死人是大事,可能是我以前没留意到还是怎样,我总感觉以前很少死人的,不像现在,还没到半年,就没了四个。
随后我离开祠堂,看到哑婆一个人坐在树底下发呆。她似乎要比之前更加消瘦,面色黑黄黑黄的,脸上的褶皱越发多了。
看到我来,她直勾勾地看着我,仿佛要把我给看穿了。她看我的眼神,要比之前更加怨恨,甚至还带了杀意。

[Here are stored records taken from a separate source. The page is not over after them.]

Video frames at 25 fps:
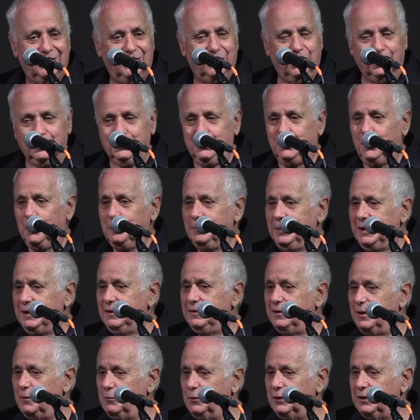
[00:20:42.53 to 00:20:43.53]
God
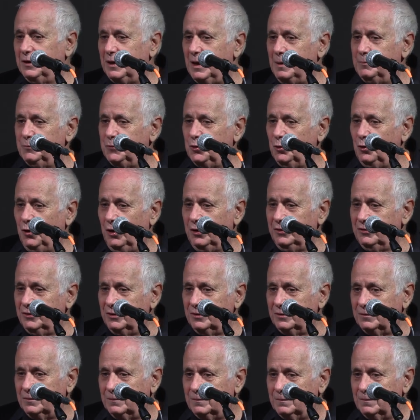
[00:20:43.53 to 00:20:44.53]
forbid they will come to
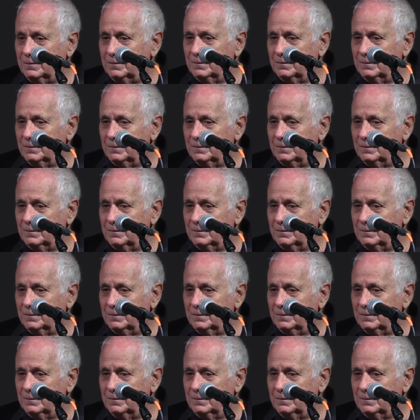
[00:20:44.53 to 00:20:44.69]
London.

我怕和她对视,忙加快脚步离开。我能感受得到,她似乎是把内心所有的积怨都倾注在我身上。她看我的眼神,和茅婆三看我的眼神,是相同的,都对我恨之入骨。
我实在想不懂,村子里那么多人,为何她独独厌恶我呢,十几年来从未改变过。明明我和她无冤无仇,甚至没有交流过。
想着这些,我心中的思绪多了起来,眼下当真是多事之秋。
为着我爹的伤,我妈身体又不宜过度操劳,我是不好再回去观里的,便留下来帮帮家里,郁东识也留了下来。
晚上听着我妈讲村里的事,无非就是艰难二字。
“以前再怎样,都是平平淡淡的,不富贵,也不至于穷到吃不上饭,好歹是无病无灾的。偏偏今年,不知触了哪里的霉头,家家都不大顺了。”我妈唠叨着说。
“可不是,寒旱又旱,涝又涝,没个安稳。”我爹说。